A same udka? pięknie rumiane, smaczne i sam ich wygląd zachęca do jedzenia.
Składniki
4 udka kurczaka /ok. 1 kg/
Marynata
8 łyżek oleju /u mnie olej rzepakowy, można zastąpić oliwą/
8 łyżek zimnej wody
3 płaskie łyżeczki słodkiej mielonej papryki
1 płaska łyżeczka mielonej ostrej papryki
2 łyżeczki przyprawy curry
1 łyżeczka kurkumy
1,5 łyżeczki soli
1 płaska łyżeczka pieprzu
2 łyżeczki czosnku granulowanego
Wykonanie
Udka umyć i osuszyć papierowym ręcznikiem.
Składniki marynaty wymieszać i natrzeć nią dokładnie każde udko, włożyć do zamykanego woreczka strunowego lub pudełka i odstawić do lodówki na całą noc.
Zamarynowane udka przełożyć do naczynia żaroodpornego wysmarowanego cienką warstwą oleju, włożyć do piekarnika nagrzanego do 170-175 st.

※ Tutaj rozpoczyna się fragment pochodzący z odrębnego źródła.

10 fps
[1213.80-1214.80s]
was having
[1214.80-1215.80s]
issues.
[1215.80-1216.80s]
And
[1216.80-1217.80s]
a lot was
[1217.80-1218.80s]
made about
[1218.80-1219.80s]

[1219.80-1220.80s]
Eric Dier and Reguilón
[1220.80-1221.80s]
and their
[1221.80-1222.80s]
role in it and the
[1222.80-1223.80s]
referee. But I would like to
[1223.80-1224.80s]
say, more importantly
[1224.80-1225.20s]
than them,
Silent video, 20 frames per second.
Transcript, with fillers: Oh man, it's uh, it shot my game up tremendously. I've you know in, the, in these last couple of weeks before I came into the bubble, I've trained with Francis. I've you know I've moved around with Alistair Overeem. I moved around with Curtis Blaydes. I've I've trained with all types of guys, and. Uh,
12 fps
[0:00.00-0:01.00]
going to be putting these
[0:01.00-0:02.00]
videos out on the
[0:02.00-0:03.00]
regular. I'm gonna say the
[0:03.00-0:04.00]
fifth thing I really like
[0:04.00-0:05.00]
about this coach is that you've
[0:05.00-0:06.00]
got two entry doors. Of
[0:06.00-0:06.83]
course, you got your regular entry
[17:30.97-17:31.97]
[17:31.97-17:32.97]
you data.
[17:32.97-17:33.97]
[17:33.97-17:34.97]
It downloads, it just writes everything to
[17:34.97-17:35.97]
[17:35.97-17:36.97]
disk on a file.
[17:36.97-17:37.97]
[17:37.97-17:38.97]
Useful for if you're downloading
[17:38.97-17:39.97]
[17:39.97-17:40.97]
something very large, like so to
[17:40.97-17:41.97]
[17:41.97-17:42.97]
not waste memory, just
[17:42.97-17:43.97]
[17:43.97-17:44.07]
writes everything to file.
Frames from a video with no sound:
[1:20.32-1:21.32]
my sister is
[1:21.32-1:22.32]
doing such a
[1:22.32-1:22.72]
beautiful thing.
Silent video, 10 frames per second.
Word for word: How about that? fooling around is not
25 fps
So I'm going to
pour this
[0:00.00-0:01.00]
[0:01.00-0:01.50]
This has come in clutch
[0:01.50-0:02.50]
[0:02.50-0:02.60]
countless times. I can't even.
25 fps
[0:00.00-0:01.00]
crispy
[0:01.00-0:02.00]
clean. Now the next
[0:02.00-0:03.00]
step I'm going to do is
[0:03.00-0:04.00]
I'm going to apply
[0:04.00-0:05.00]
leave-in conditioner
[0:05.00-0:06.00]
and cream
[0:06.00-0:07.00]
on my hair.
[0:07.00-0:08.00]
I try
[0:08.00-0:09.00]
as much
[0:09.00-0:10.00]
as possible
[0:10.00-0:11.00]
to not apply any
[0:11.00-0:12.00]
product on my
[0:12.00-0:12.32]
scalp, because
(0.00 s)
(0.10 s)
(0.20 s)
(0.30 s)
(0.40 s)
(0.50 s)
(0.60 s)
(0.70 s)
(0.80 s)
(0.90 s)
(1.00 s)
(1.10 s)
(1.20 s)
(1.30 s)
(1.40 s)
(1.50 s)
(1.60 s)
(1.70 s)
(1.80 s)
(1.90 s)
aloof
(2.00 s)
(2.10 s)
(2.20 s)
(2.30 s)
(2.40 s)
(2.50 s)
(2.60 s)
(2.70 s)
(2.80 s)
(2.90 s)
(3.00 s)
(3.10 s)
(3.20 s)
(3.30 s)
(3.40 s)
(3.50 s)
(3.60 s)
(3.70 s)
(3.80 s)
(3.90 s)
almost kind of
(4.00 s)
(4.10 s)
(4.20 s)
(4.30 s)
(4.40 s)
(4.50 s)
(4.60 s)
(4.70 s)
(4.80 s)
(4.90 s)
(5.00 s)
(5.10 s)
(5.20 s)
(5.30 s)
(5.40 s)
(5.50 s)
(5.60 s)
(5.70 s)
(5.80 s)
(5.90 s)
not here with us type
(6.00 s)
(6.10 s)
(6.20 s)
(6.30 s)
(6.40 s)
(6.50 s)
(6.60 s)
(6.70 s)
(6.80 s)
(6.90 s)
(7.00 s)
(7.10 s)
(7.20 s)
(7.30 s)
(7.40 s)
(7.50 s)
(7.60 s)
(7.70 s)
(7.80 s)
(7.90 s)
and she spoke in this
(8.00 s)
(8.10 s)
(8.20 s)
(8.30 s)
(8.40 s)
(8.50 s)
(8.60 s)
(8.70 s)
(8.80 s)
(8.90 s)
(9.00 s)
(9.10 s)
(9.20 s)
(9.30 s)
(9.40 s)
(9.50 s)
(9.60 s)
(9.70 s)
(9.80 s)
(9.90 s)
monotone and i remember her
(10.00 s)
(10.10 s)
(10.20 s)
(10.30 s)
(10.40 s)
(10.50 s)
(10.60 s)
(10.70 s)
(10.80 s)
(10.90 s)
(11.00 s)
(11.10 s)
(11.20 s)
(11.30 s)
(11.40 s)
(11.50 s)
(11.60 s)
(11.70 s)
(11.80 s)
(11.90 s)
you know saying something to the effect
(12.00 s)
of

C i piec ok.1,5 godziny /środkowy poziom, grzanie góra-dół/ pod przykryciem, po tym czasie już odkryć, polać po wierzchu wytworzonym sosem i zapiec jeszcze przez 30 min., by się ładnie zarumieniły.
Można na spód naczynia dać ziemniaki i upiec razem z udkami.